Descriptions, Reviews, Etc.
Publisher Description:

Rubin Carter was in and out of reformatories and prisons from the age of twelve. At twenty-four, he became a winning professional boxer and was turning his life around. But Carter was also very vocal about racism in the local New Jersey police force. In 1966, local policemen arrested Carter and a friend for a triple murder. The two were convicted and sent to jail for life. Carter spent nearly twenty years in jail, proclaiming his innocence.

A teen from Brooklyn, Lesra Martin, heard Carter's story and believed he was innocent. He and a small group of Canadians contacted Carter and began working with Carter's lawyers in New York to get the boxer exonerated. In 1985, a judge released Carter, ruling that Carter's conviction had been based not on evidence, but on racism.

Carter moved to Canada in 1985, where until his death in 2014 he worked helping others prove that they had been wrongfully convicted.
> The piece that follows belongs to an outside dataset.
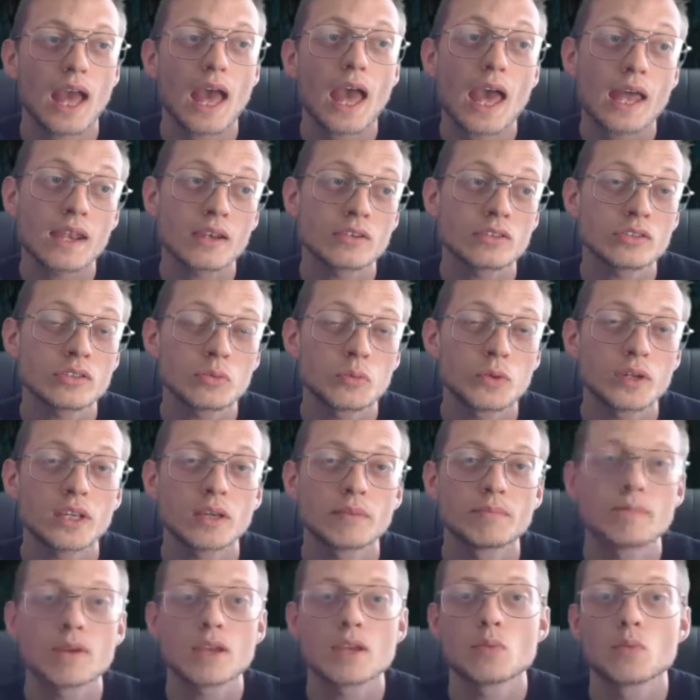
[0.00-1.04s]
and we
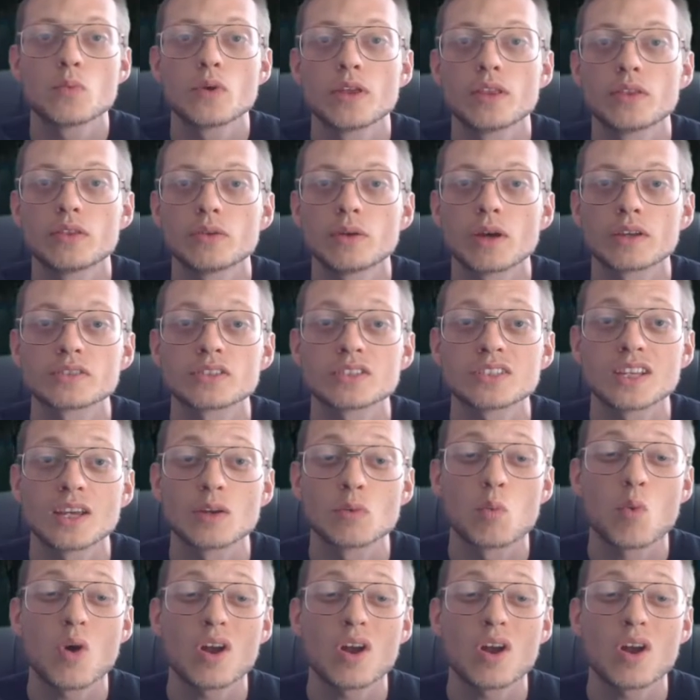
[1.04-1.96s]
can meet with, as I said,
Contributor Bio(s): Swan, Bill: - BILL SWAN has worked as a journalism teacher, editor and newspaper columnist. He has written eleven books for children. Mud Run was nominated for a Manitoba Young Readers' Choice Award and Real Justice: Fourteen and Sentenced to Death won the 2013 Red Maple Non Fiction Award. He lives in Courtice, Ontario with his wife and daughter.